# MATERIALS PROVIDED:

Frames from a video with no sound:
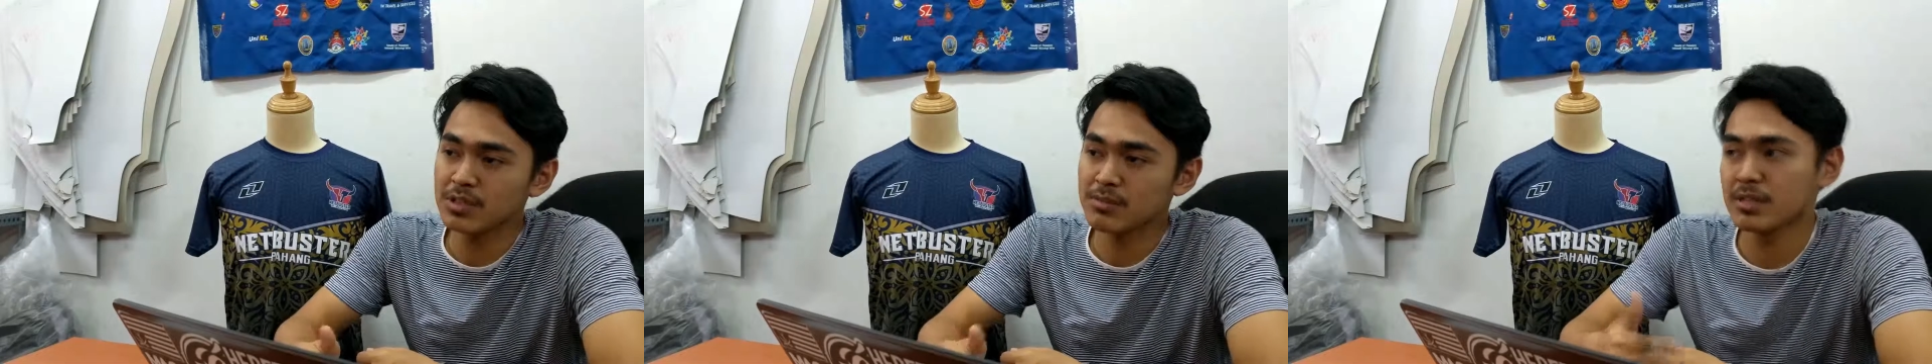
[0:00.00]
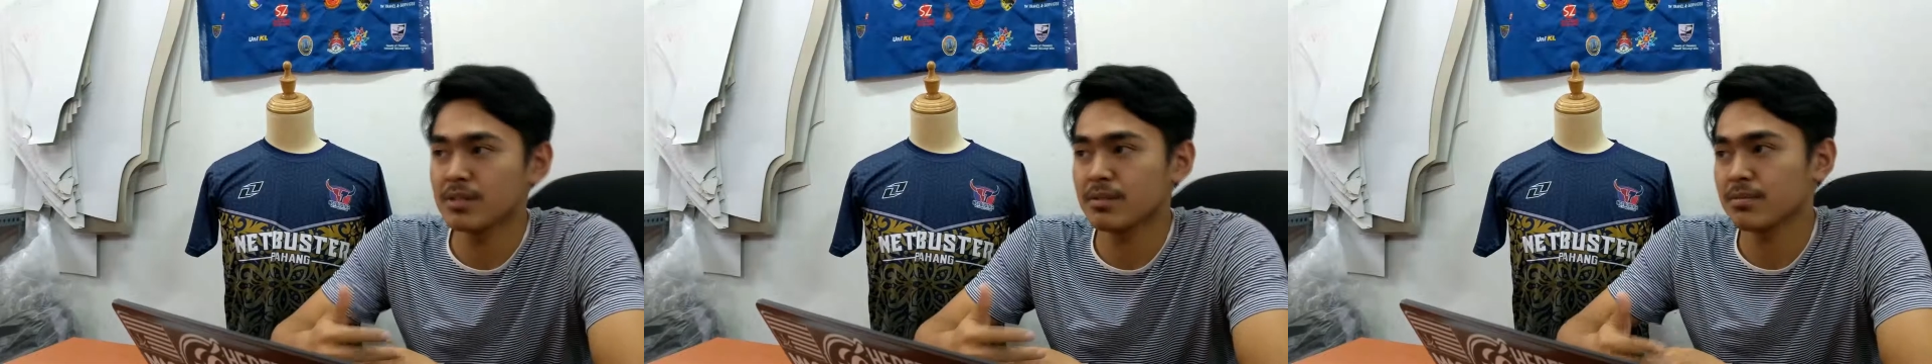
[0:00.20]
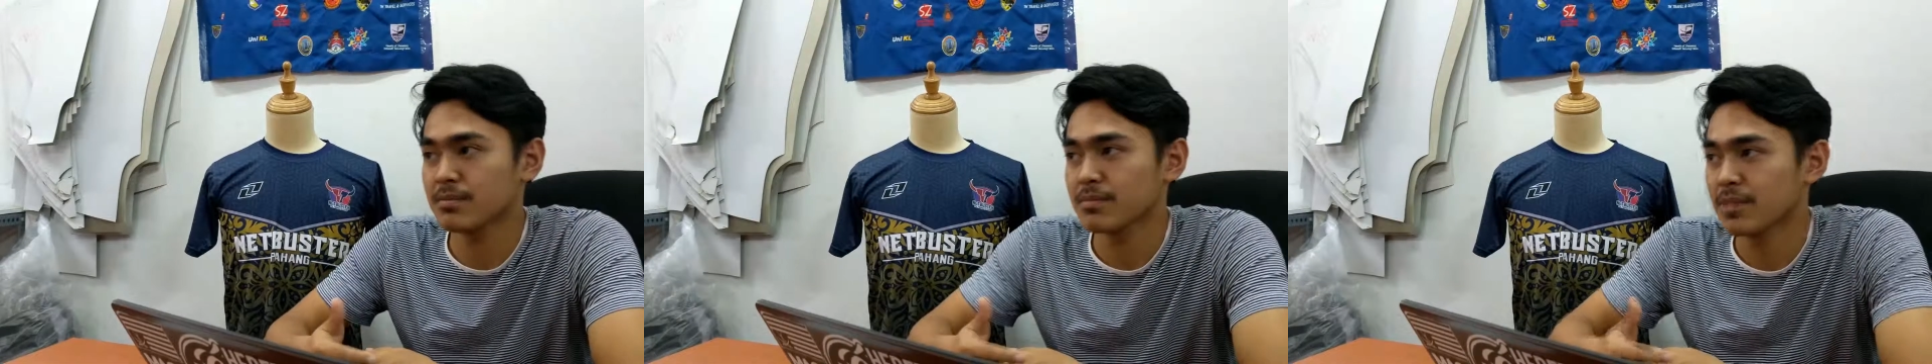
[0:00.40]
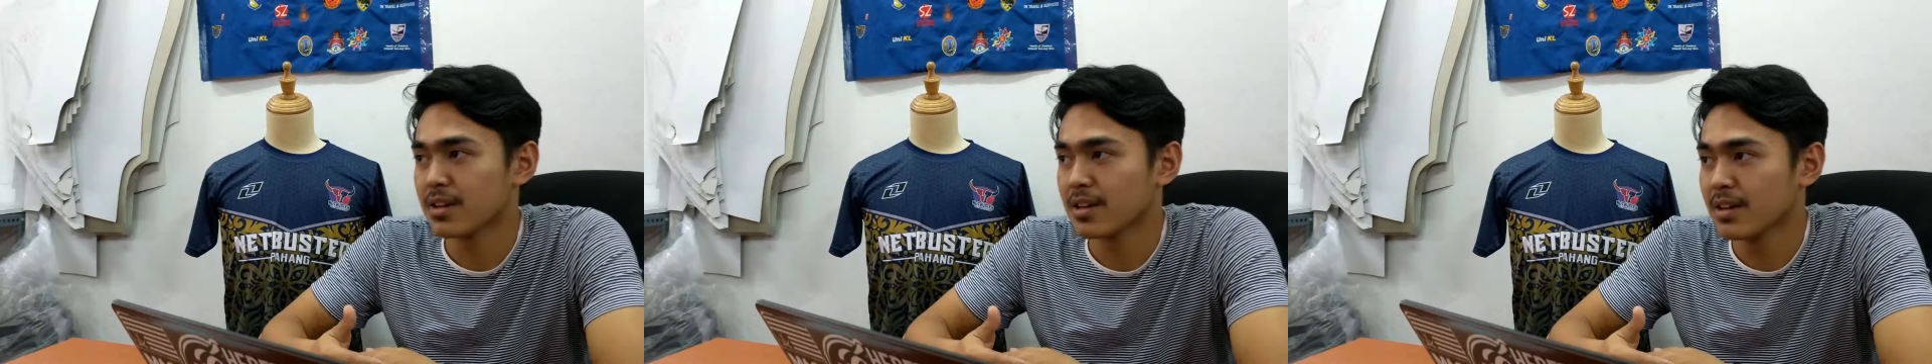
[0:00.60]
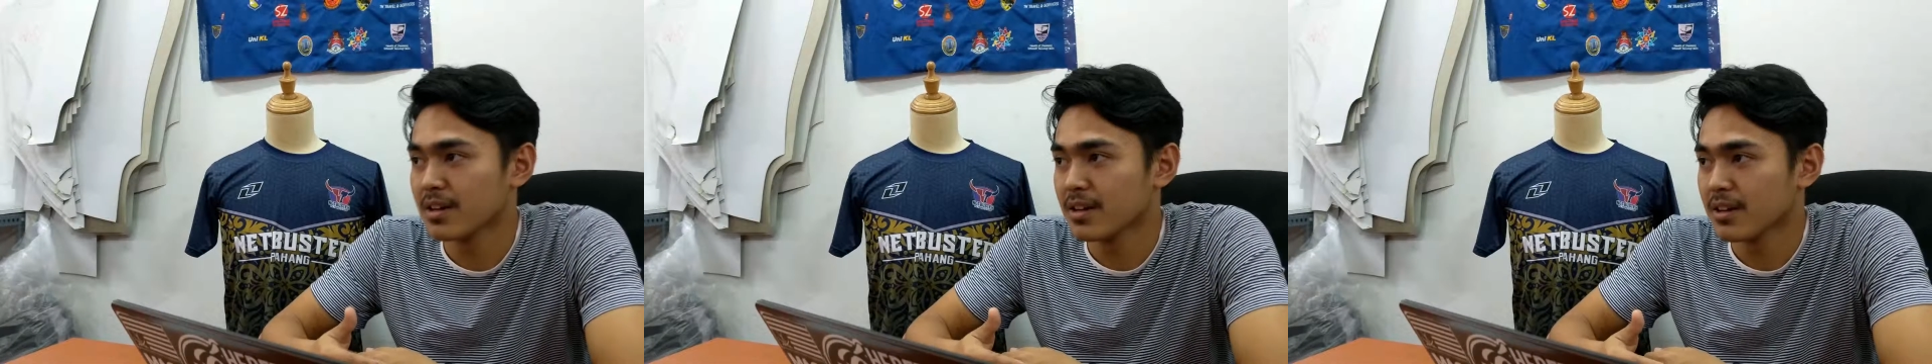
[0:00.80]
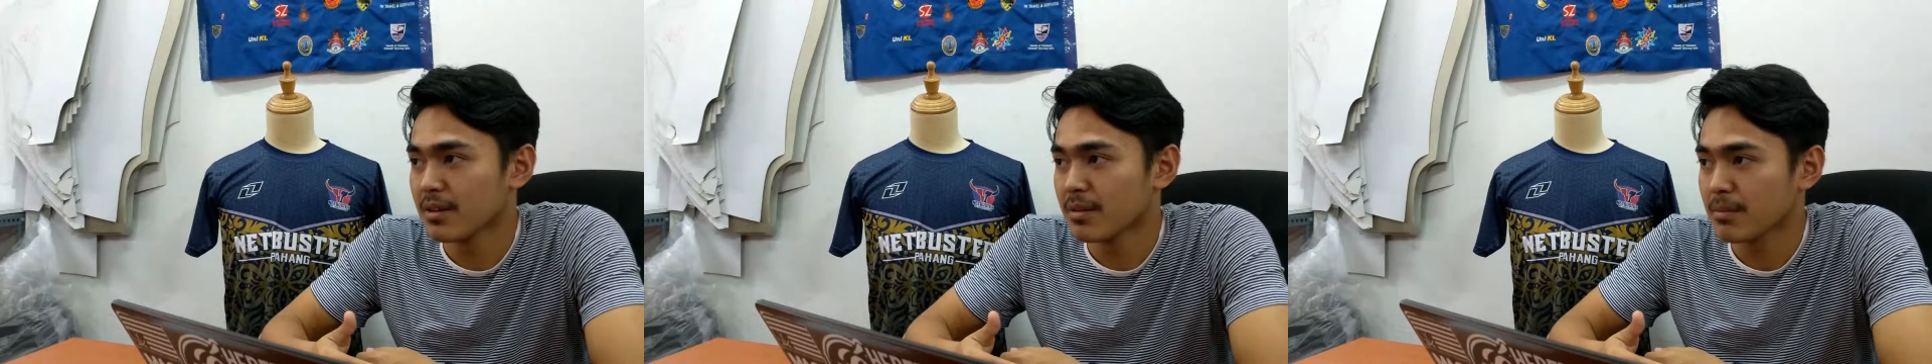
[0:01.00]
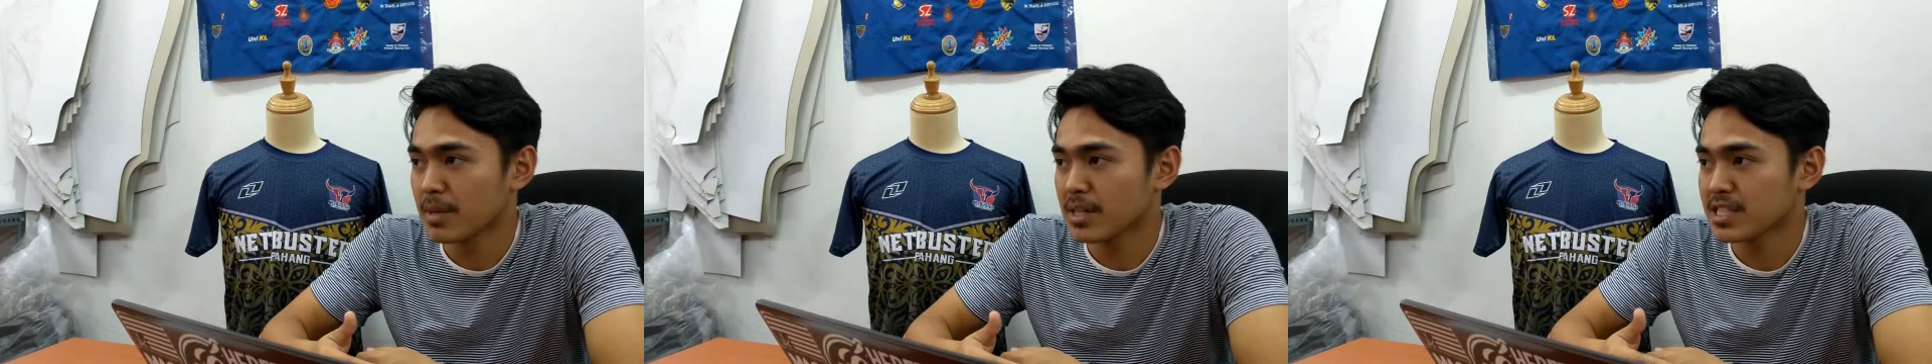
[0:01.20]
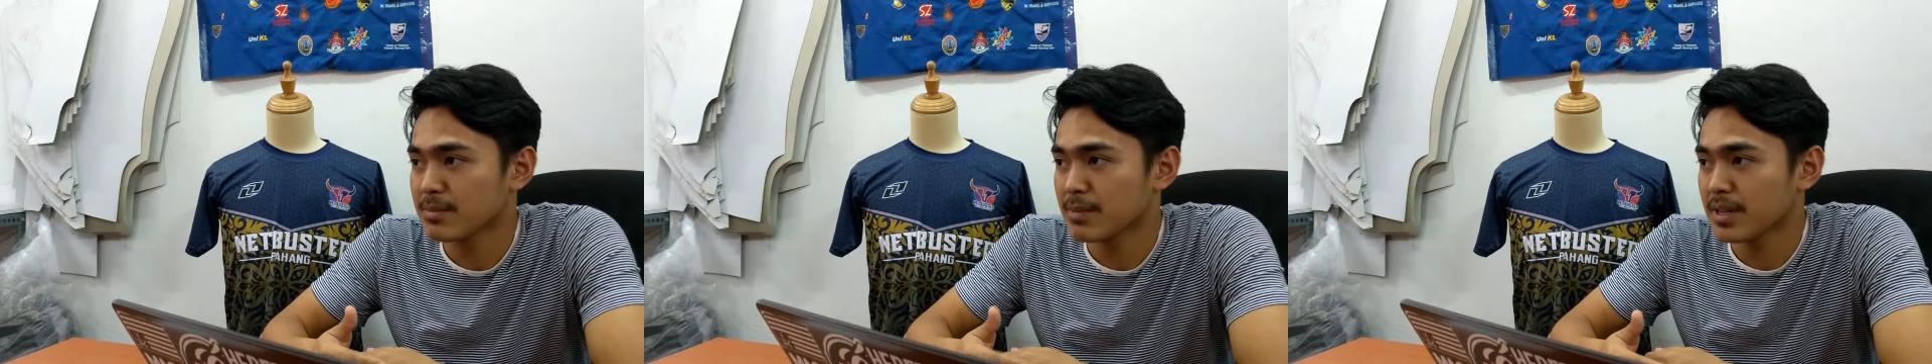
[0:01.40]
challenge would be my
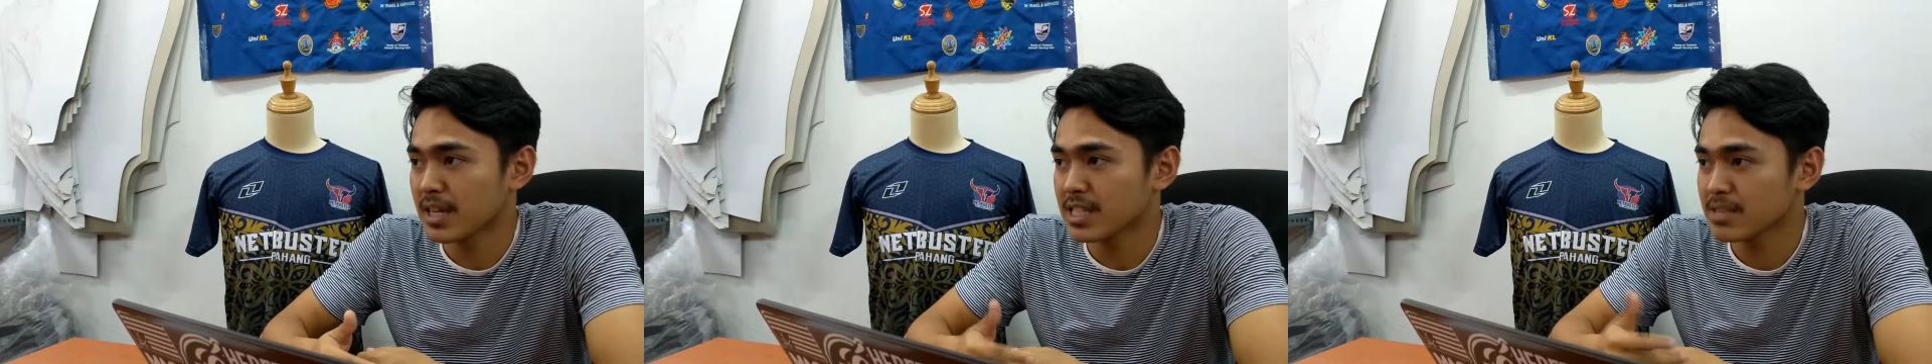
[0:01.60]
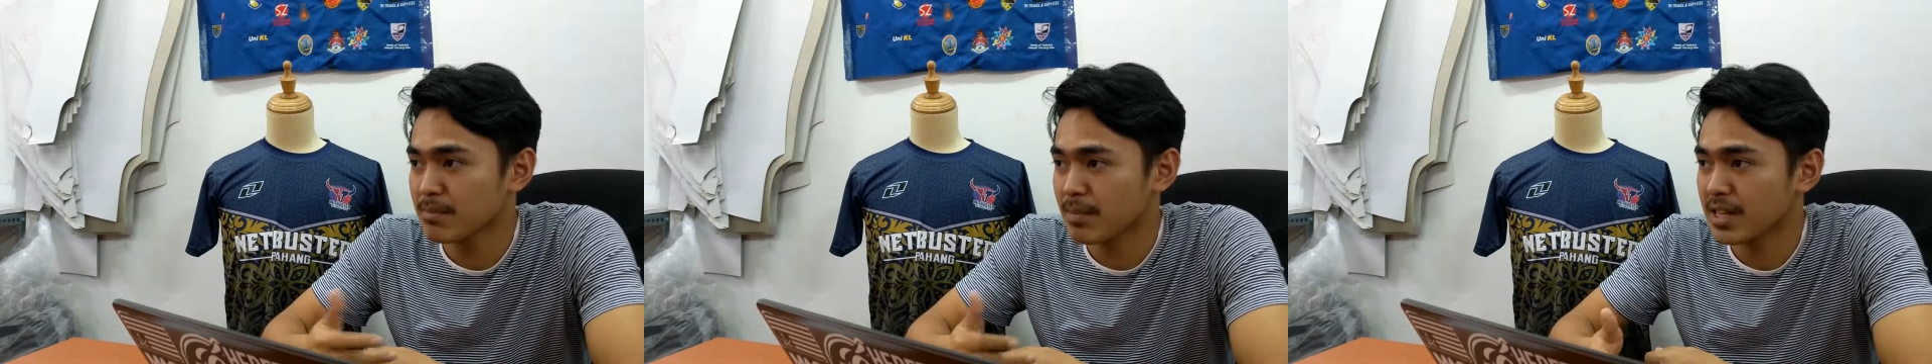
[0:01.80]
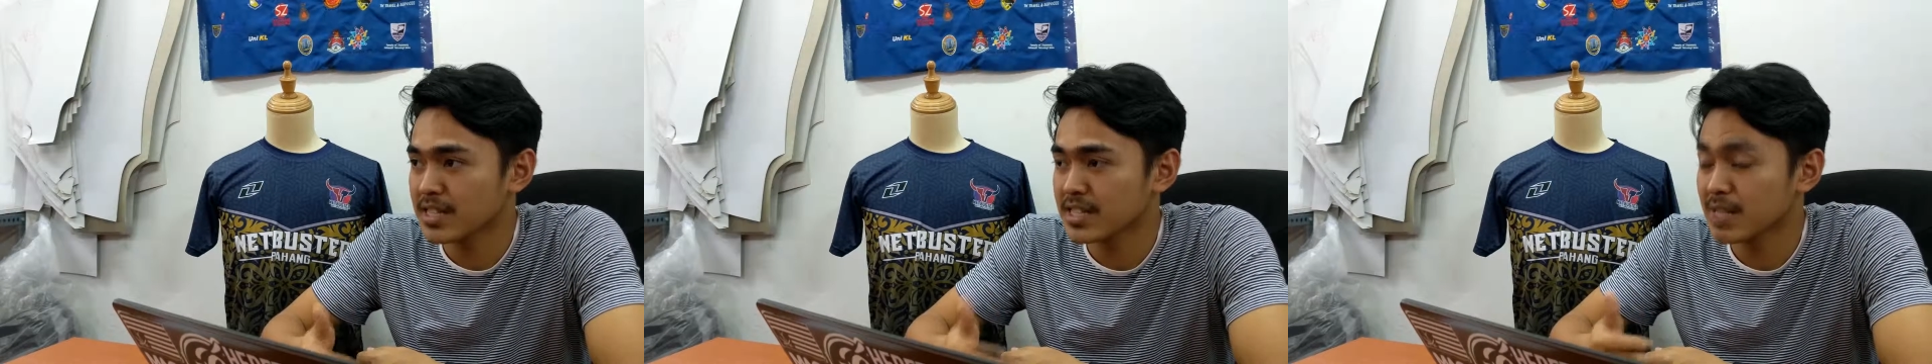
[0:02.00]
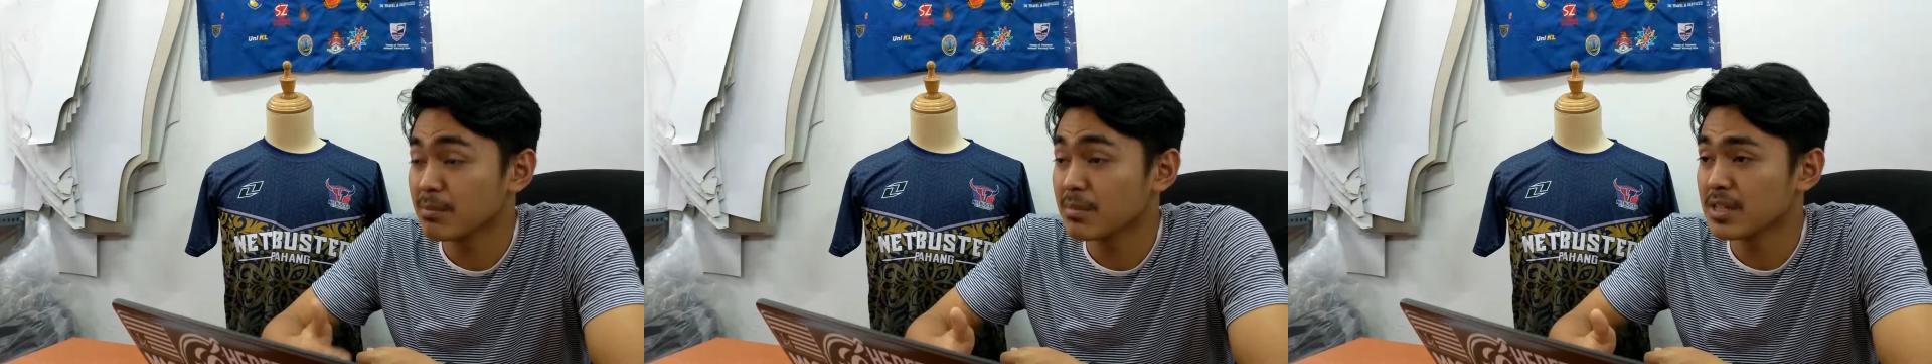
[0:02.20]
former workers.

# WORK REQUEST:
Quote the records in full and exactly; skip any image.

# SOLUTION FOR THIS TASK:
Frames from a video with no sound:
[0:00.00]
[0:00.20]
[0:00.40]
[0:00.60]
[0:00.80]
[0:01.00]
[0:01.20]
[0:01.40]
challenge would be my
[0:01.60]
[0:01.80]
[0:02.00]
[0:02.20]
former workers.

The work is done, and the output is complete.